Start of Exercise materials

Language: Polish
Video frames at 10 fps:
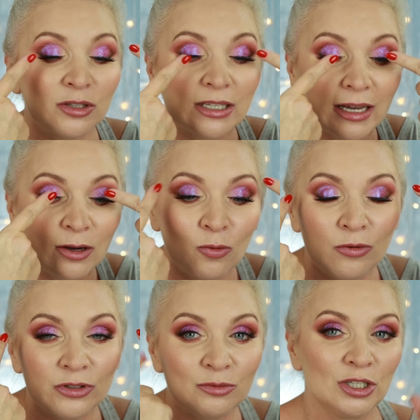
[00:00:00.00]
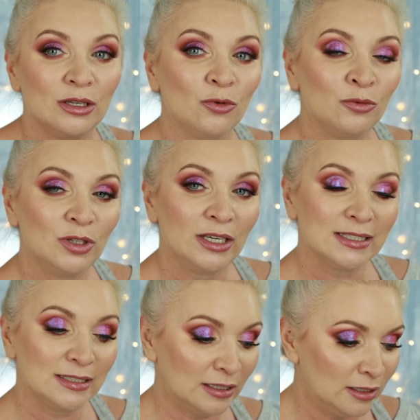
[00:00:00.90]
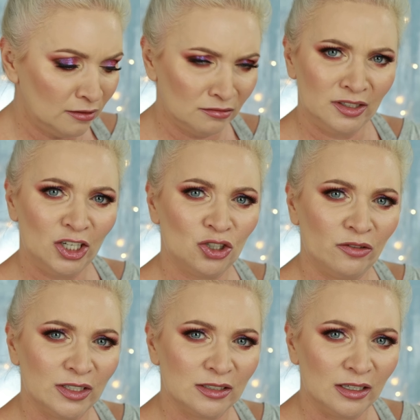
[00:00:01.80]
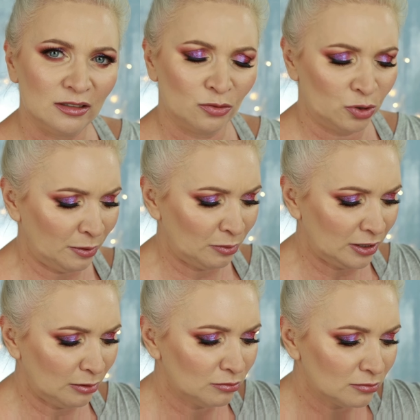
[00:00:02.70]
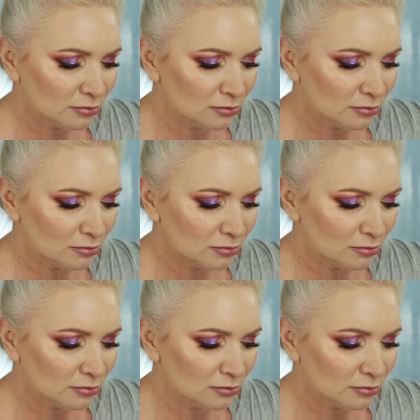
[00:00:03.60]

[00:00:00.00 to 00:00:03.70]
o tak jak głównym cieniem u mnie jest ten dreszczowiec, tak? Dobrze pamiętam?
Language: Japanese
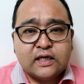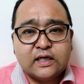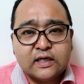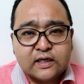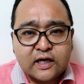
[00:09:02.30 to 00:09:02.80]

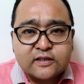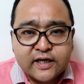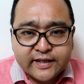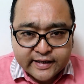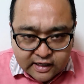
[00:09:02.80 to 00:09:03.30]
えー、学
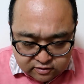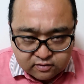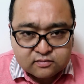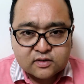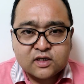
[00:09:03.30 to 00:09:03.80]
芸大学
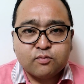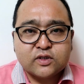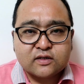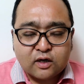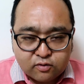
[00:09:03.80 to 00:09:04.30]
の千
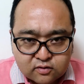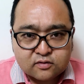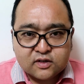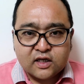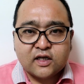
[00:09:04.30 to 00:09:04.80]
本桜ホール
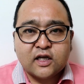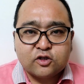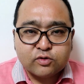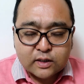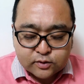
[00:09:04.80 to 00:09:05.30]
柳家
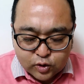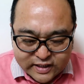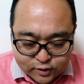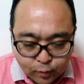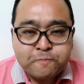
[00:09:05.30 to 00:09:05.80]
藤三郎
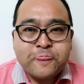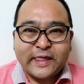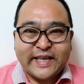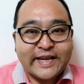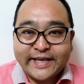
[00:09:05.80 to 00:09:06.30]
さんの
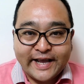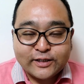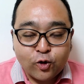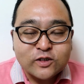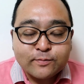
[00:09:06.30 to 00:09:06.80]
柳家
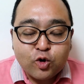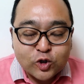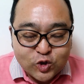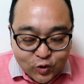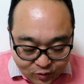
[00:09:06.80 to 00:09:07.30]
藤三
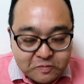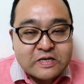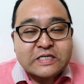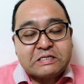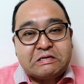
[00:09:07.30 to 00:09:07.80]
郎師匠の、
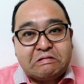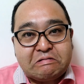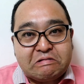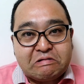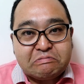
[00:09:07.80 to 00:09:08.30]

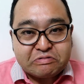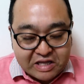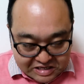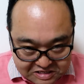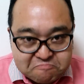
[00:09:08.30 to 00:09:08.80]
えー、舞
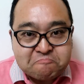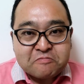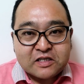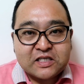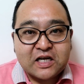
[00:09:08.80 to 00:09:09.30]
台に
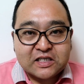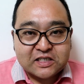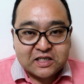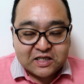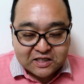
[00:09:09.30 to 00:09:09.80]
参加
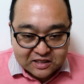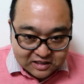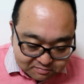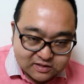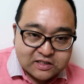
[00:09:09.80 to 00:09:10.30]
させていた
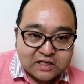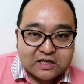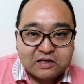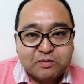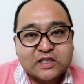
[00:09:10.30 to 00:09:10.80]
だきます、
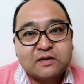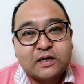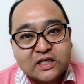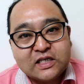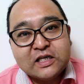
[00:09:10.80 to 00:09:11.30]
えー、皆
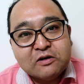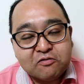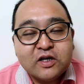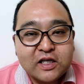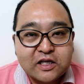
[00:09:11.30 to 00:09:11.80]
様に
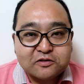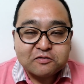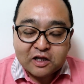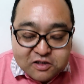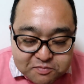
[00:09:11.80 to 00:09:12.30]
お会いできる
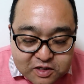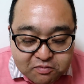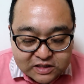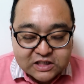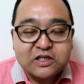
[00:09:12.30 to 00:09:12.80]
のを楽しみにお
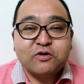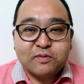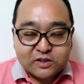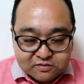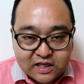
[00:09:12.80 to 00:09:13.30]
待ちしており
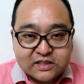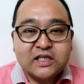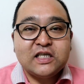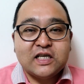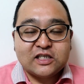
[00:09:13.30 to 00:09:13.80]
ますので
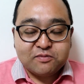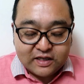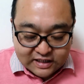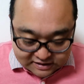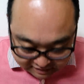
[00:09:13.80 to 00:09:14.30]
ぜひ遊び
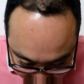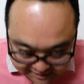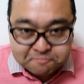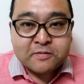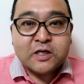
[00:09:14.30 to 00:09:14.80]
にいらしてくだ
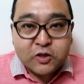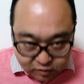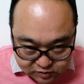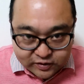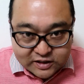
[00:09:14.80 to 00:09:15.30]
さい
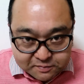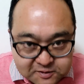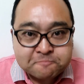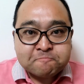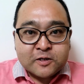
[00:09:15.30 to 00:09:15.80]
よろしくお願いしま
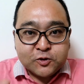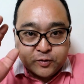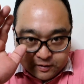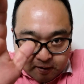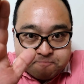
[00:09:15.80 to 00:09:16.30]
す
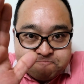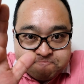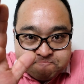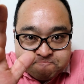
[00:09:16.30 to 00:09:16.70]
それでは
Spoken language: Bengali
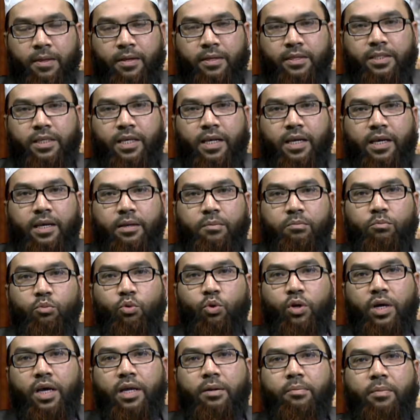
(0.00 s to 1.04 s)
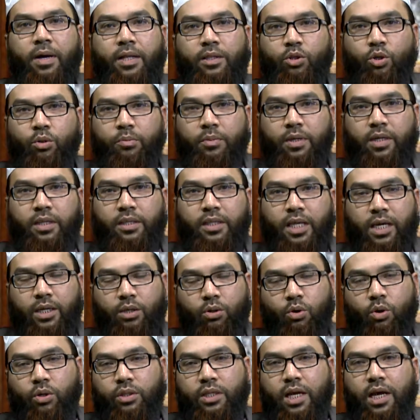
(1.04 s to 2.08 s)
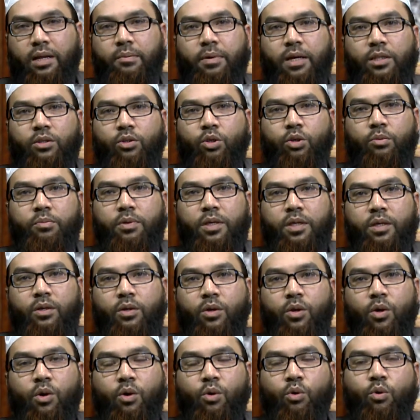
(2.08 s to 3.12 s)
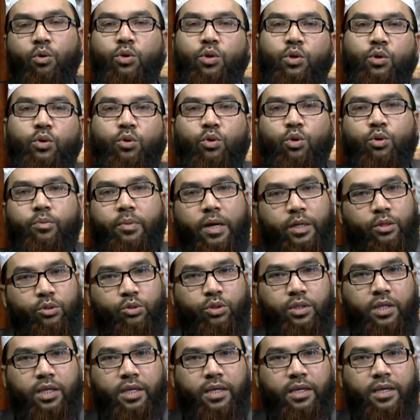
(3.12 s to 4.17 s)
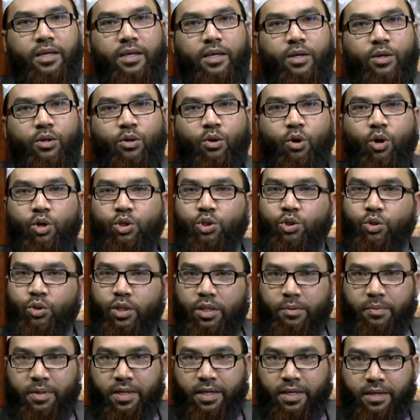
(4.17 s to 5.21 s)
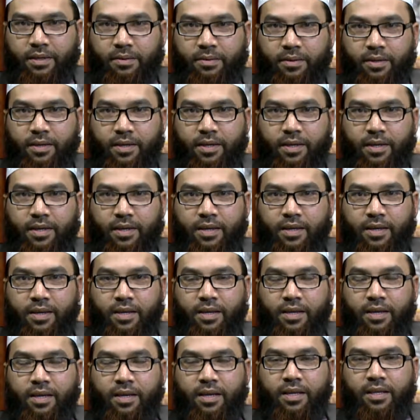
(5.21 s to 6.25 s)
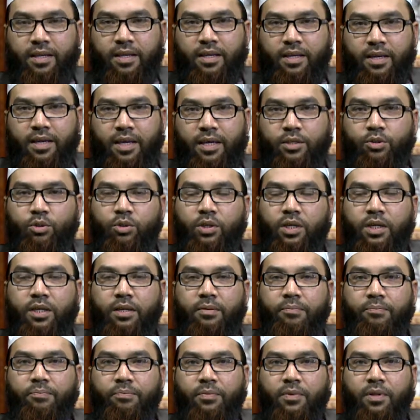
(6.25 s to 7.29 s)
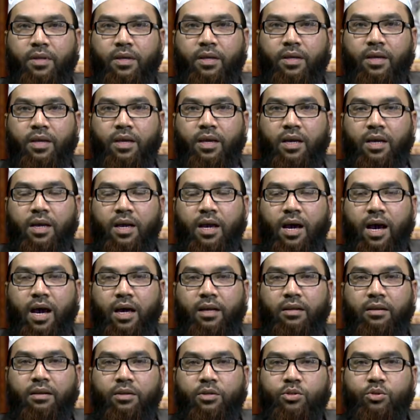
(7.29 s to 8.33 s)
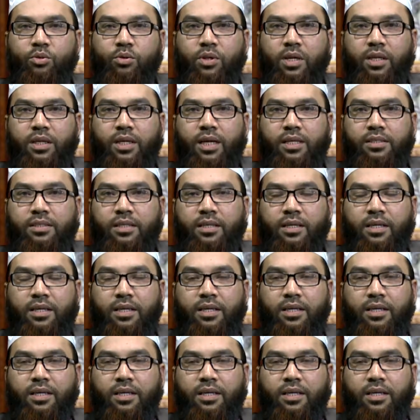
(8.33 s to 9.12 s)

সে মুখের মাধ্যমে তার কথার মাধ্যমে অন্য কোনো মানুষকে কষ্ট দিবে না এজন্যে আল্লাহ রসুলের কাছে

End of Exercise materials

» What the task asks: Above are the records. Copy only the lines from the one with "[00:09:12.80 to 00:09:13.30]" through the one with "(7.29 s to 8.33 s)", exactly, with no pictures.

» Written solution:
[00:09:12.80 to 00:09:13.30]
待ちしており
[00:09:13.30 to 00:09:13.80]
ますので
[00:09:13.80 to 00:09:14.30]
ぜひ遊び
[00:09:14.30 to 00:09:14.80]
にいらしてくだ
[00:09:14.80 to 00:09:15.30]
さい
[00:09:15.30 to 00:09:15.80]
よろしくお願いしま
[00:09:15.80 to 00:09:16.30]
す
[00:09:16.30 to 00:09:16.70]
それでは
Spoken language: Bengali
(0.00 s to 1.04 s)
(1.04 s to 2.08 s)
(2.08 s to 3.12 s)
(3.12 s to 4.17 s)
(4.17 s to 5.21 s)
(5.21 s to 6.25 s)
(6.25 s to 7.29 s)
(7.29 s to 8.33 s)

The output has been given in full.